%%
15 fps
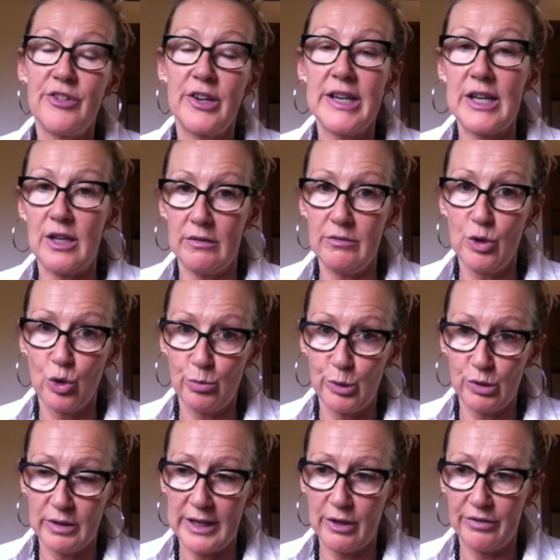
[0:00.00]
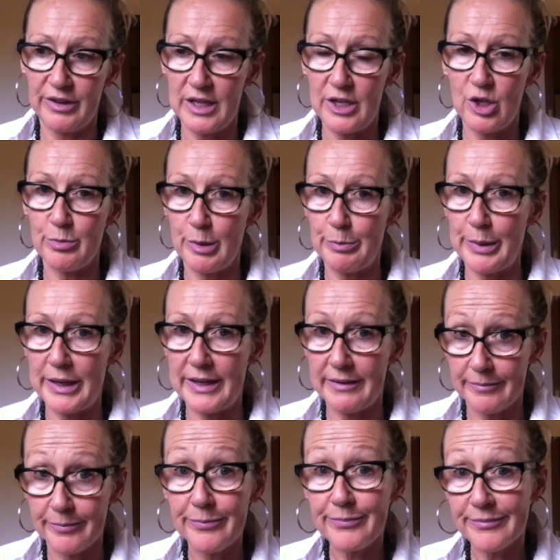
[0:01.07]
any normal, healthy human
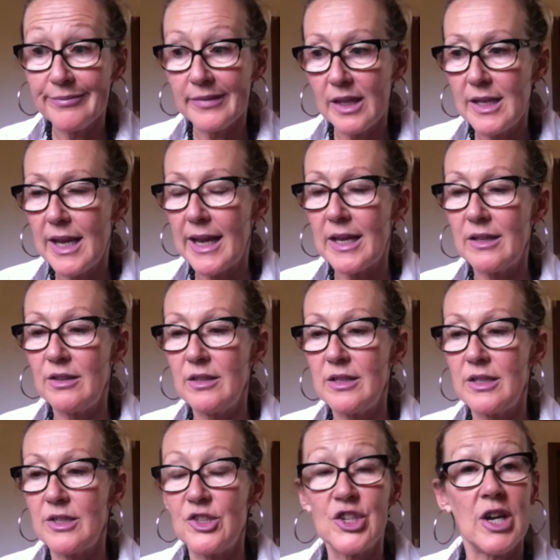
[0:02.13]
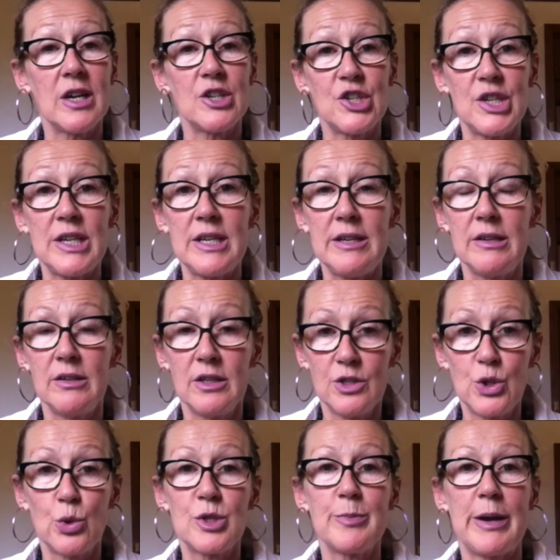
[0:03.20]
being. And the diet
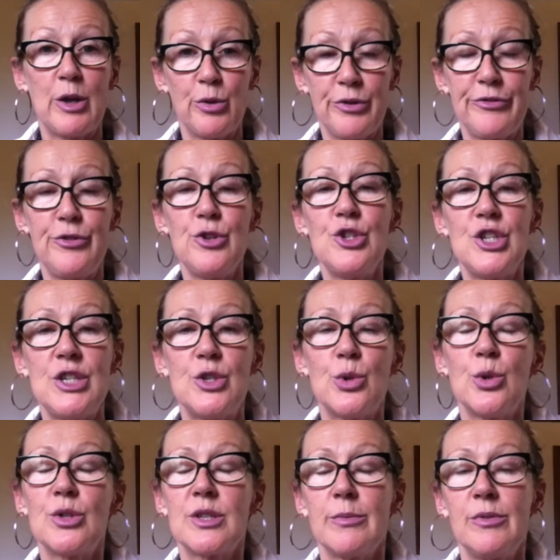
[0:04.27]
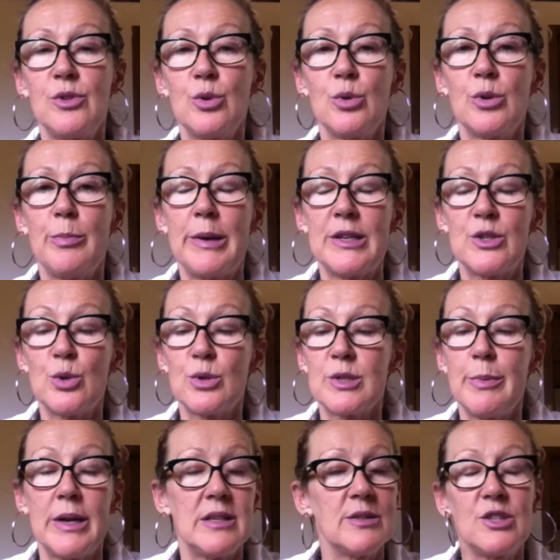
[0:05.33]
talks about all the food she talks about.
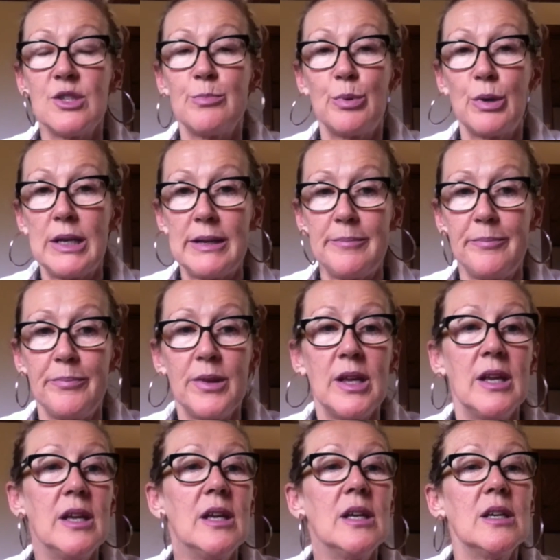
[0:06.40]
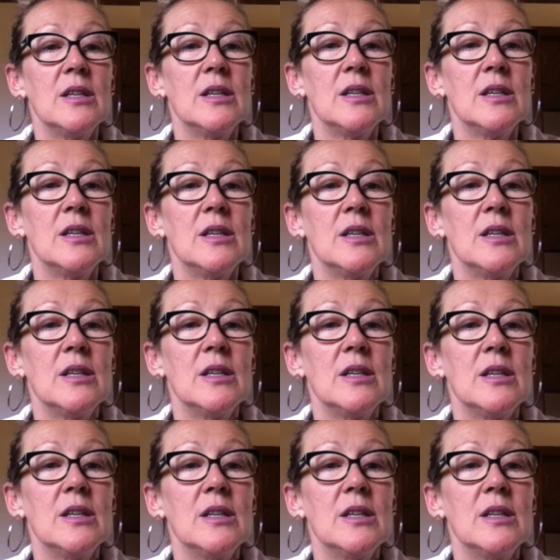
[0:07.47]
It's just brilliant. So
%%
YOUR TASK | Repeat everything in the entries above word for word, excluding the images.

WRITTEN ANSWER |
15 fps
[0:00.00]
[0:01.07]
any normal, healthy human
[0:02.13]
[0:03.20]
being. And the diet
[0:04.27]
[0:05.33]
talks about all the food she talks about.
[0:06.40]
[0:07.47]
It's just brilliant. So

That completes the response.